### Brief
Write every record below out exactly; no images.

-- Extracted entries follows --

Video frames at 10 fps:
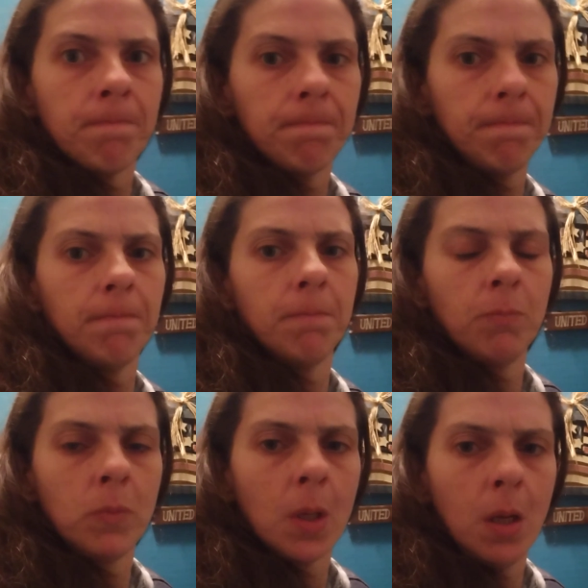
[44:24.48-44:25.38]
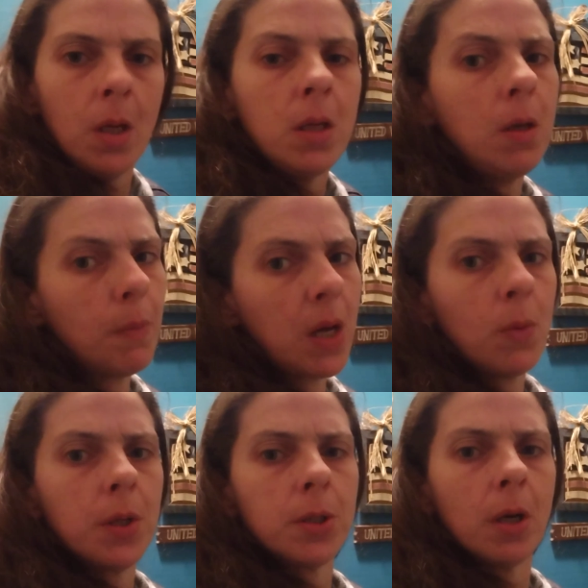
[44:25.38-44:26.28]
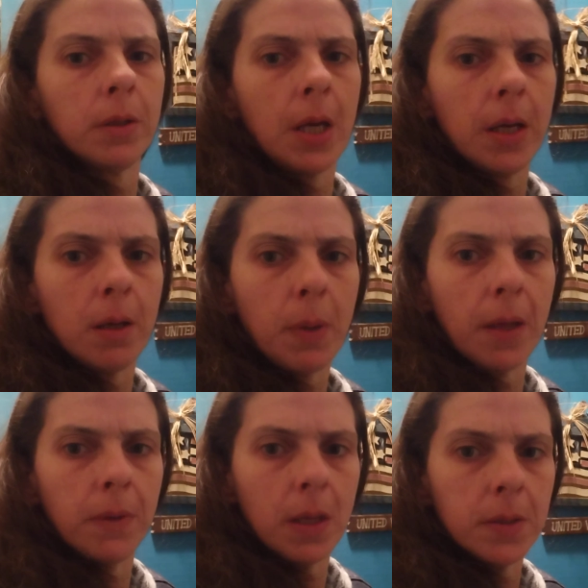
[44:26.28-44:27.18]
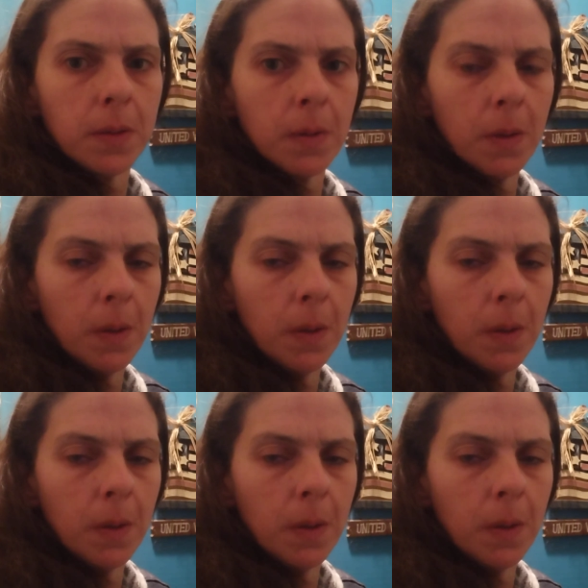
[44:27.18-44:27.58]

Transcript: You might want to start thinking about this.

-- Extracted entries concluded --

### Answer to the exercise
Video frames at 10 fps:
[44:24.48-44:25.38]
[44:25.38-44:26.28]
[44:26.28-44:27.18]
[44:27.18-44:27.58]

Transcript: You might want to start thinking about this.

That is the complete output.